### [WHAT THIS TASK INVOLVES]
The word "video" marks the lines to report; pull each of them from the listing.

### [EXERCISE INPUT]

--- START ---

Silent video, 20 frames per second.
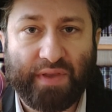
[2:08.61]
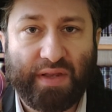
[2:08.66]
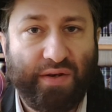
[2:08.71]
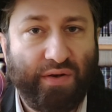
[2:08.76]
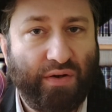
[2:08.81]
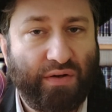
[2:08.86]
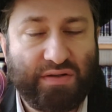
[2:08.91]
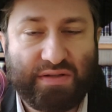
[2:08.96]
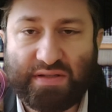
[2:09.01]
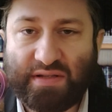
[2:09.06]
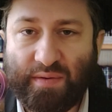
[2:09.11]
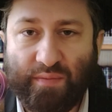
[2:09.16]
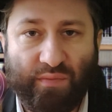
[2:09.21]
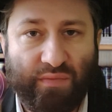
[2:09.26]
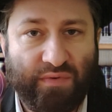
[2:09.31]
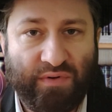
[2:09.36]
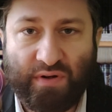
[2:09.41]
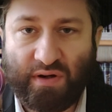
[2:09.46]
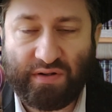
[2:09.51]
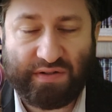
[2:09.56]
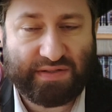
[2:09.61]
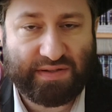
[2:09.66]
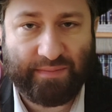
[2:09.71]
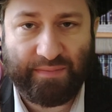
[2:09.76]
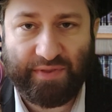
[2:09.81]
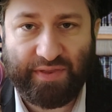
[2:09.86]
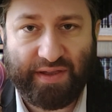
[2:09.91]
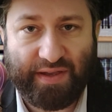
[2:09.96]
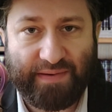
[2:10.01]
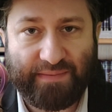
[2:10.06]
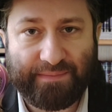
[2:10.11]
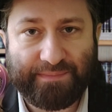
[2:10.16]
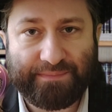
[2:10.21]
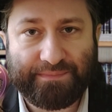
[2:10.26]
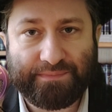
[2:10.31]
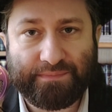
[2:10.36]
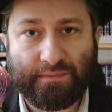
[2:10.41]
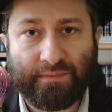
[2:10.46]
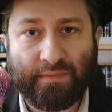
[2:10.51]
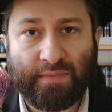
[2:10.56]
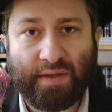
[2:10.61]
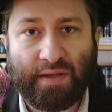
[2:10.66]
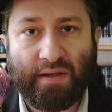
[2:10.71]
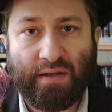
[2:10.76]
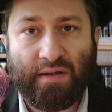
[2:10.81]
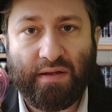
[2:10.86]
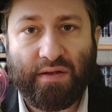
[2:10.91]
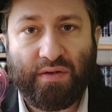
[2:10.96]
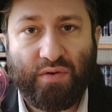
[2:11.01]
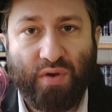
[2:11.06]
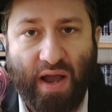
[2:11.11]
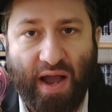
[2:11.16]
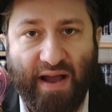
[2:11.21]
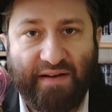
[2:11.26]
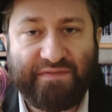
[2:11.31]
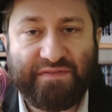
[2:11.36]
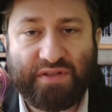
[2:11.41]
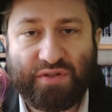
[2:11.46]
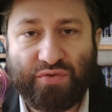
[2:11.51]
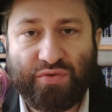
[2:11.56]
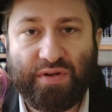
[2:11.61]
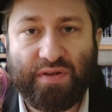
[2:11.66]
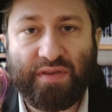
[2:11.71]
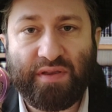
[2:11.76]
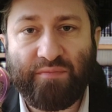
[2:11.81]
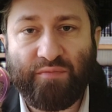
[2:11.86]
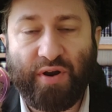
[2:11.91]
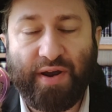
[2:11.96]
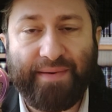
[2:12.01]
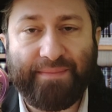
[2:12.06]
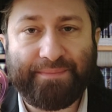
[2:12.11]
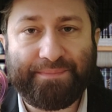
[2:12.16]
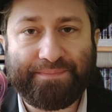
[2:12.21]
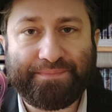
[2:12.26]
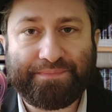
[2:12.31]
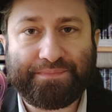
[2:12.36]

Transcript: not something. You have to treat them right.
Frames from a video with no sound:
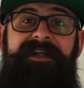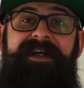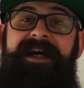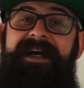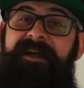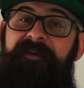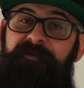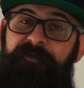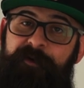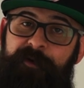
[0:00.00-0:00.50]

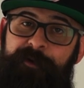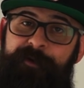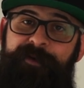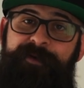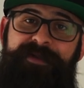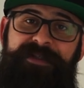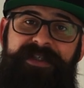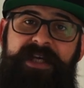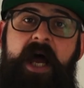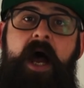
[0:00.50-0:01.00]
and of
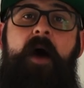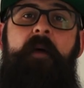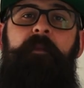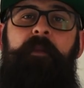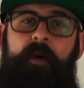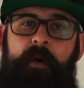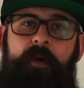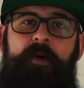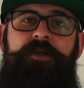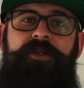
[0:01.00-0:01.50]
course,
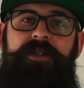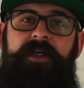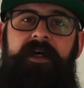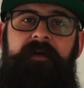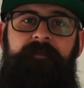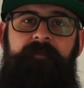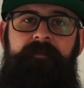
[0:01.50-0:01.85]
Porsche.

--- END ---

### [REPLY]
Silent video, 20 frames per second.
Frames from a video with no sound:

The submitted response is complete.